Reproduce without any pictures the lines from the one that contains "[246.72-247.24s]" through the end of the records, exactly as written.
┌─ Records supplied
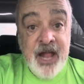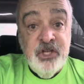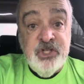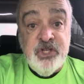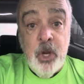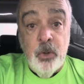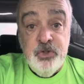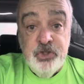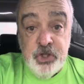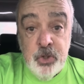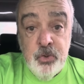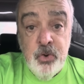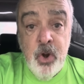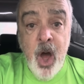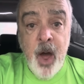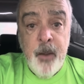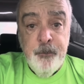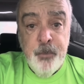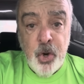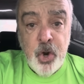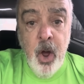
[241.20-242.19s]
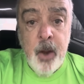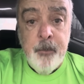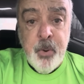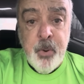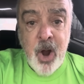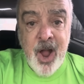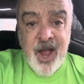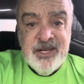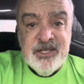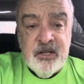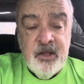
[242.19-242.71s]
so do not book on
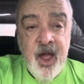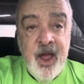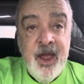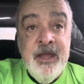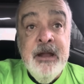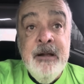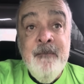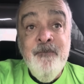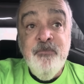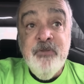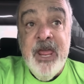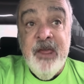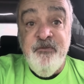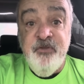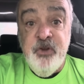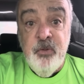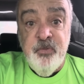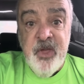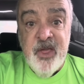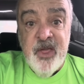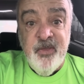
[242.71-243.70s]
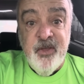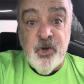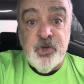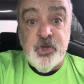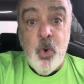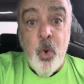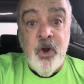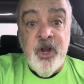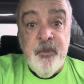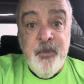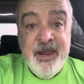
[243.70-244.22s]
Priceline if you think there's
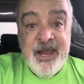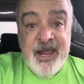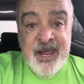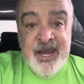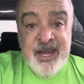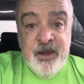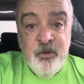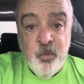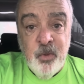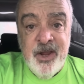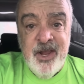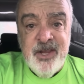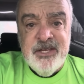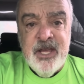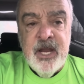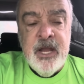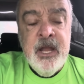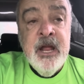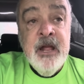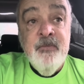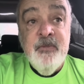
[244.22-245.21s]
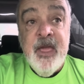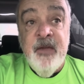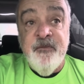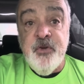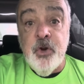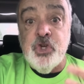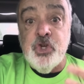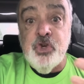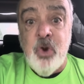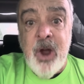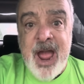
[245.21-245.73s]
going to be any reason. If you're
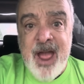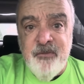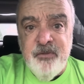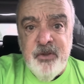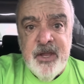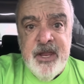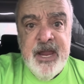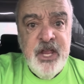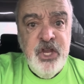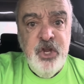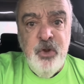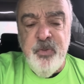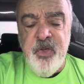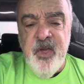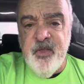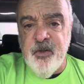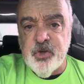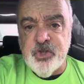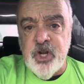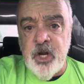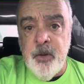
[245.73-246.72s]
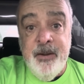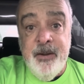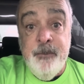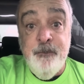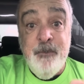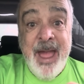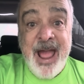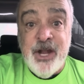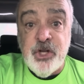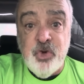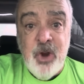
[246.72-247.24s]
traveling and you think there's going to be
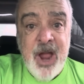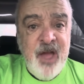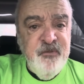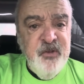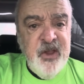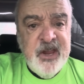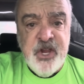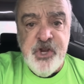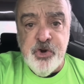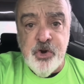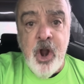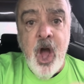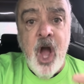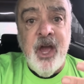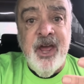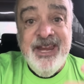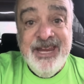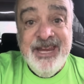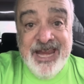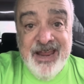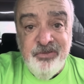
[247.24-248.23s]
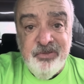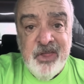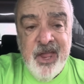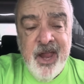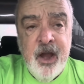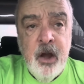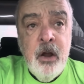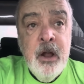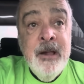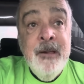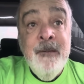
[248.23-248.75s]
bad traffic and you're not going to get
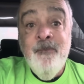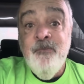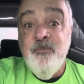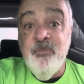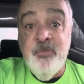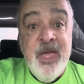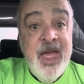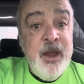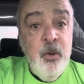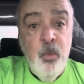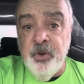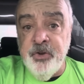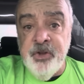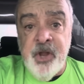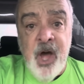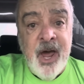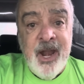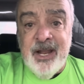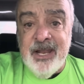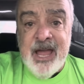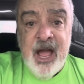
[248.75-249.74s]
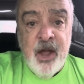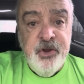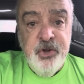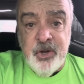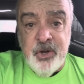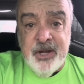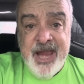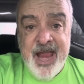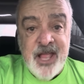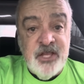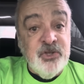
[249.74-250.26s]
there, they will not allow you to
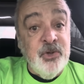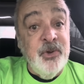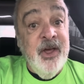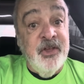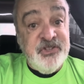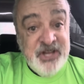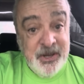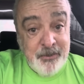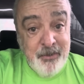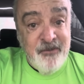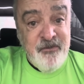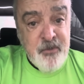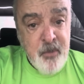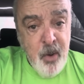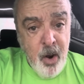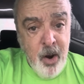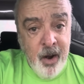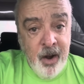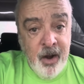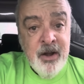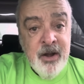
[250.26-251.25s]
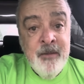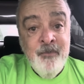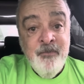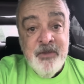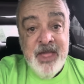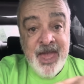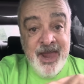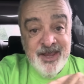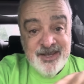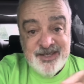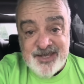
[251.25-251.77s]
cancel. Now, some of them are,
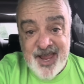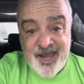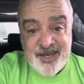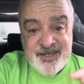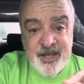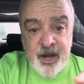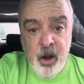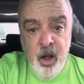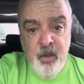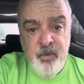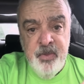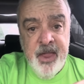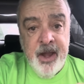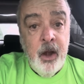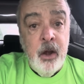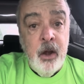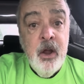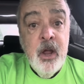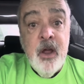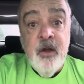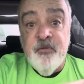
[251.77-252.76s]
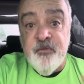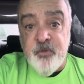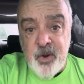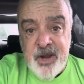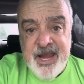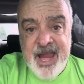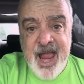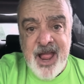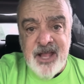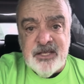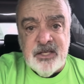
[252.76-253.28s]
and it says that on there, free
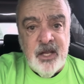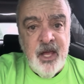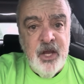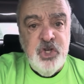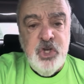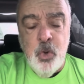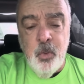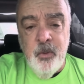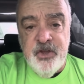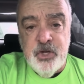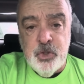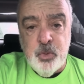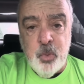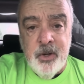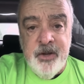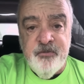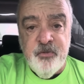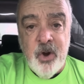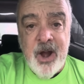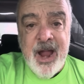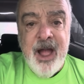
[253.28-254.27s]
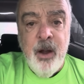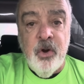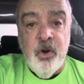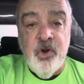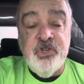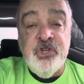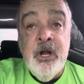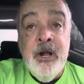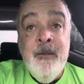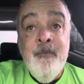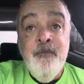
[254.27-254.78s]
cancellation within 24 hours.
└─
_Your response_
[246.72-247.24s]
traveling and you think there's going to be
[247.24-248.23s]
[248.23-248.75s]
bad traffic and you're not going to get
[248.75-249.74s]
[249.74-250.26s]
there, they will not allow you to
[250.26-251.25s]
[251.25-251.77s]
cancel. Now, some of them are,
[251.77-252.76s]
[252.76-253.28s]
and it says that on there, free
[253.28-254.27s]
[254.27-254.78s]
cancellation within 24 hours.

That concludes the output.